What does the process of building a community from within look like? 

It starts with the state Economic Development Corporation. We work closely with them to identify spots that need a kickstart to grow. Then we talk in-depth with city officials, the local Economic Development Corporation, and their largest employer.

As a not-for-profit academy, we’re more nimble and flexible so we can adjust the curriculum to a community’s specific needs. It’s a matter of listening to those employers and asking, “Where are your gaps? Will you need to grow in a year? What do you really need to get a competitive advantage?” We want to make sure we build a pipeline that fits their needs so that when students graduate, they leave with skills that make them immediately hireable.

We keep those employers on our advisory board going forward because technology changes. We make sure we’re doing routine reviews of our curriculum. Keeping that two-way dialogue going forward is important.

Eleven Fifty recently received CARES Act funding to help cover tuition for those facing unemployment. Why is this such a special opportunity?

First, it shows how dedicated our state is about getting Hoosiers back to work. It’s really putting money behind one of Governor Holcomb’s agendas to create a 21st-century workforce. The Department of Workforce Development, EmployIndy, and WorkOne offices have given huge collective support to help our state’s unemployed and underemployed people get back to work. The New Level Jobs and Rapid Recovery programs in particular have helped Eleven Fifty grow and impact hundreds of Hoosiers–many being minorities, women, and veterans–by helping them transition into higher paying jobs.

Second, this helps us remove financial barriers for people who want to make a career change. It’s great to be able to give individuals the opportunity to pick the right course for them, especially people who are unsure of what the future holds and want to hold onto their savings.

What do you see for the future of tech in Indiana and how is Eleven Fifty playing a role?

5G is going to continue to grow, and it’s going to grow in a very fast way. 

In our new headquarters downtown, we’re partnering with the Indiana 5G Zone. 5G is going mainstream very soon and it will enable a lot of Internet of Things (IoT) technology. They’re out there now, but they’ve struggled due to bandwidth limitations and 5G is going to make that wide open. 
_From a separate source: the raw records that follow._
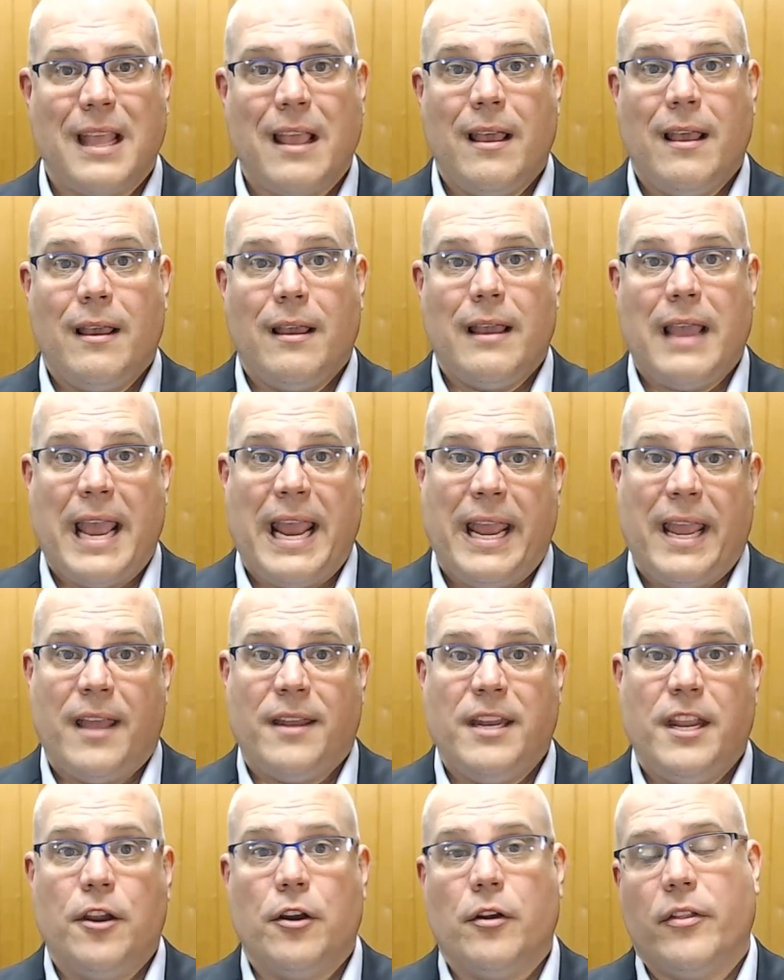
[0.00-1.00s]
And
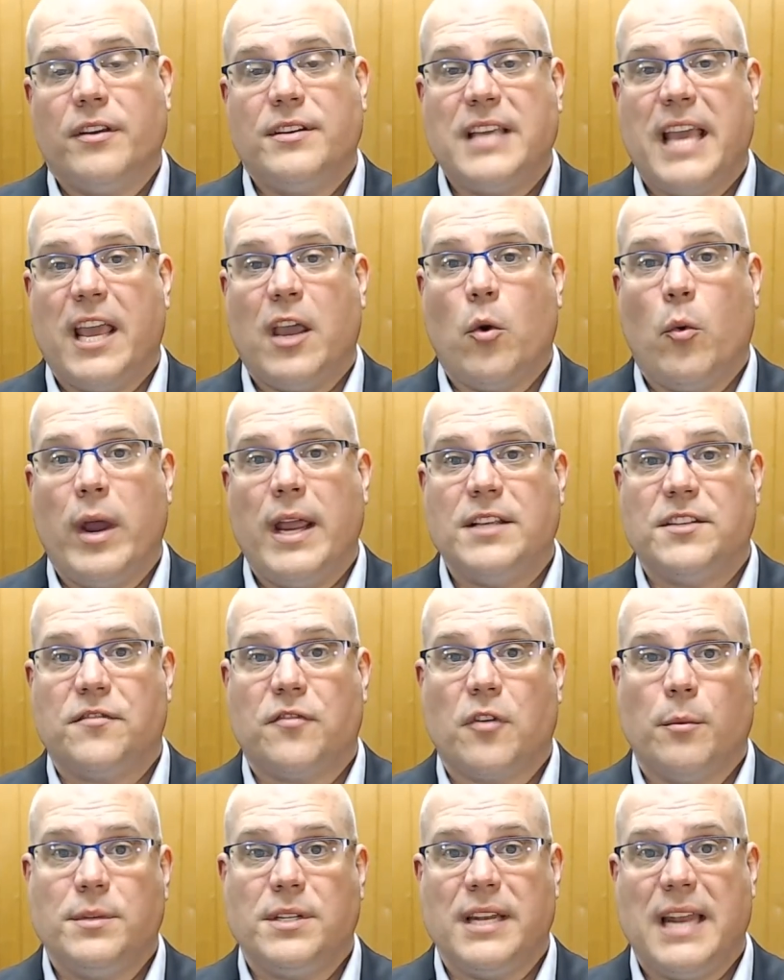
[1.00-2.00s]
here are the takeaways from
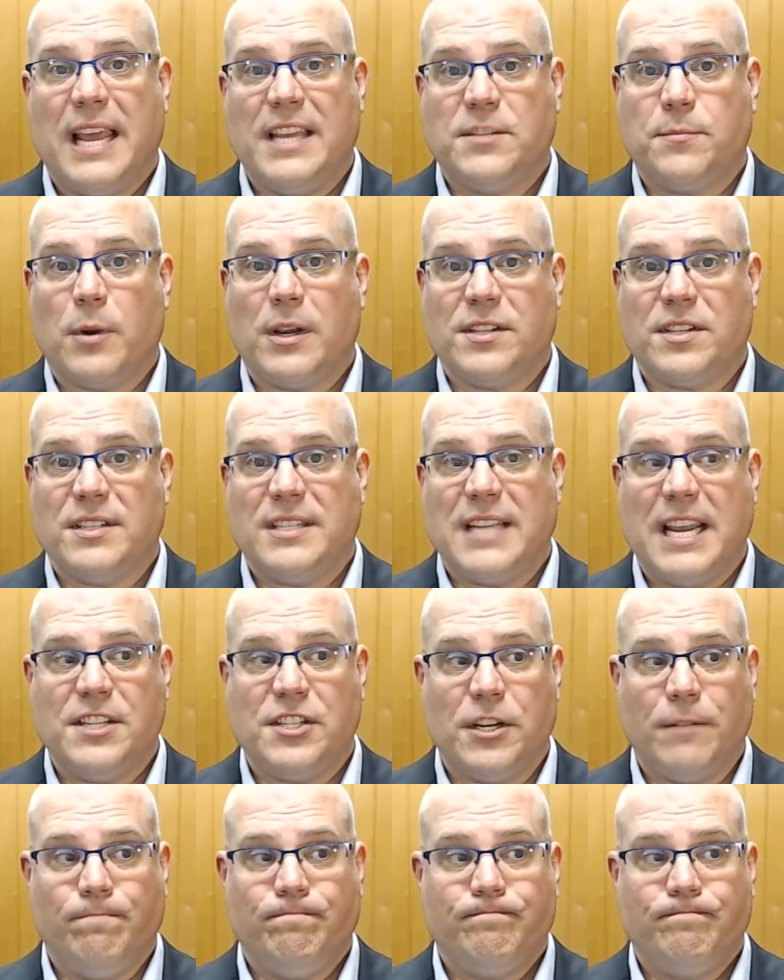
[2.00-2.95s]
today's presentation.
With more IoT hardware and exponentially more data, software development is going to continue to grow around this, and I think the combination of cybersecurity with software development will be a huge opportunity. We’re starting to do that a little bit, but we will get more focused on making sure our coders have a strong idea of what it means to be a secure coder. Building that security influence from the start is a lot easier than trying to pack it on later. And if they graduate with that skill set, they will be very valuable and marketable.

Why is now a great time to explore a career in tech, especially in Indiana?

The state of the world right now is one reason. Many folks, especially those in hospitality and service industries, are unfortunately going to find out that their job may not be there after COVID-19. A lot of small businesses are unfortunately not going to make it through. Individuals may want to train and skill-up right now so they’re prepared for a new career in a field that’s known to be in high demand. 

For Indiana in general, we’re still going through lots of growth, and there’s still a shortage of talent. There’s a domain to fill here. The jobs are here, and there’s still lots of opportunity for growth if we can build the talent and attract the right companies. 

What would you say to someone, especially someone younger, about why they should stay in Indiana?

It’s easy for me to say it’s a great place to live, but you can look up the cost of living and the quality of life within the area and it’s pretty unmatched. 

Particularly for my path, I’m really glad I tried state government for a bit. I think you get a whole different viewpoint and perspective. It really is an eye-opener and we have a great state government. There’s stability and there’s a forward-thinking mindset for our government and our Economic Development Corporation. There’s lots of potential still to come to the state.